Today I was volunteering at 'my' soup kitchen and I asked my fellow volunteers as we sat around eating our lunch after serving lunch whether there was anything like Craig's List or Nextdoor. Oh, yes, they said, there's 'Le Bon Coin' (leboncoin), literally 'the good corner' or, let's see, what would we say in California English--a good little place? No, there's bound to be a better translation than that but it will do for now. Anyhow, long story short, I took some pictures of my ('condition: new') row of dictionaries and posted an ad. Maybe an art student could make some kind of sculpture using the pages, or a furniture designer could turn them into a coffee table.

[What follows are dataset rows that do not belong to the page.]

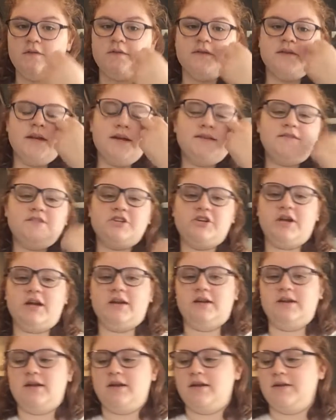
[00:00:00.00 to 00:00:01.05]
The next you're going
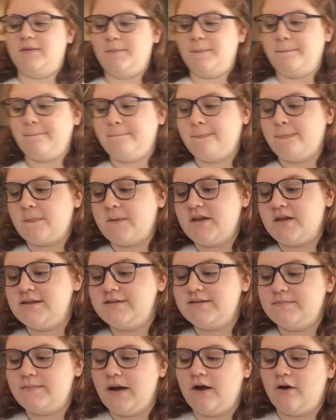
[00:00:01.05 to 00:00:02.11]
to need
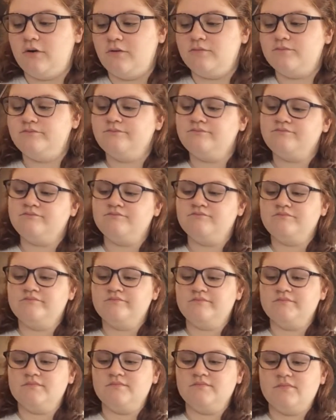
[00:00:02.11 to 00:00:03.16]
is about
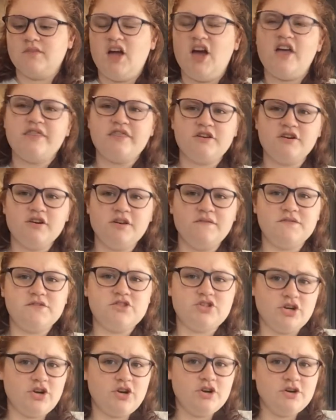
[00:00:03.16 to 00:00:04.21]
1/3 of
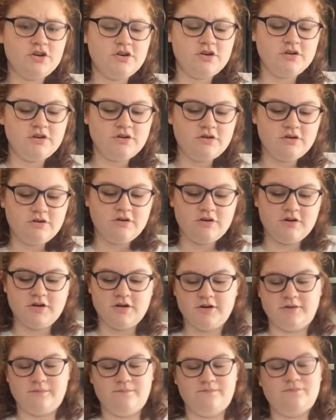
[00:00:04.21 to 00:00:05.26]
sugar,
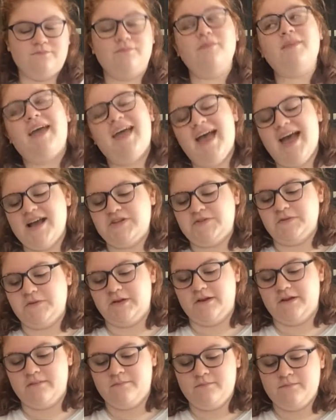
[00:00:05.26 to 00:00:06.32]
or
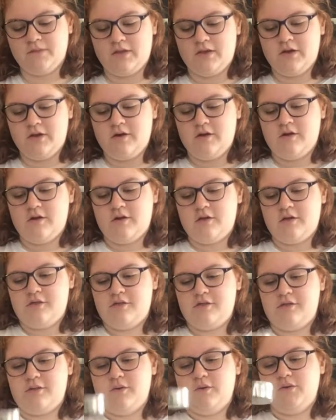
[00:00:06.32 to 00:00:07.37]
actually
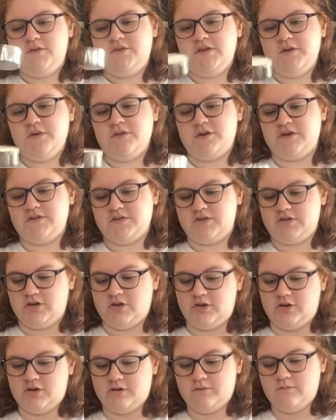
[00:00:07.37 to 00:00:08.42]
2/3 of
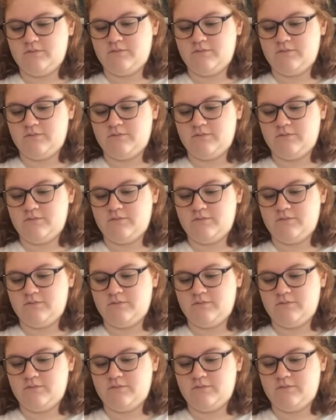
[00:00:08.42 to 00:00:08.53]
sugar.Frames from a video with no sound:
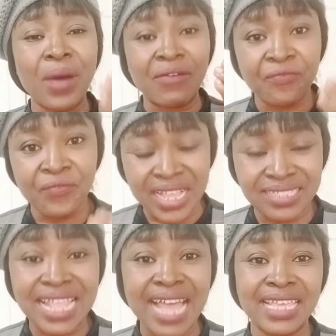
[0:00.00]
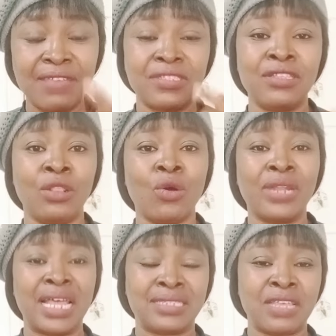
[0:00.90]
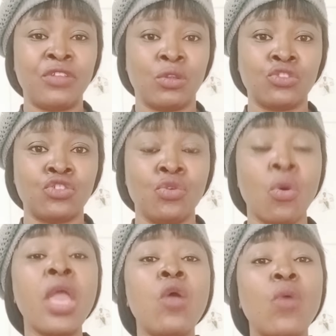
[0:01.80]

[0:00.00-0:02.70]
perfect that gift the Lord has given unto you.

I'm in need of a book to read. Finished Anna Karenina 10 days ago. Am still reading Woolf's Journals, but I've reached 1940 and the Blitz, and I'm not sure I want to read to the end. I continue to read Bonnefoy's Inachevable; Entretiens sur la poésie; I finished La Mennulara, which was wonderful and went to Tour de Babel, the lovely Italian bookshop in the Marais, and bought another book by Simonetta Agnello Hornby, which I am just beginning to read. I just ran my eyes over my bookshelf and didn't see anything that immediately caught my eye. There's a lot of Dostoyevsky I've never read to the end, but no, not Dostoyevsky. Elizabeth Bowen? I did pull all of Lawrence Durrell (still with cash register receipt from Montreal inside of one) off the shelf and decide to take it to the English Used Books down the street on Rue Monsieur Leprince and trade them in for something else--maybe a Donna Leon?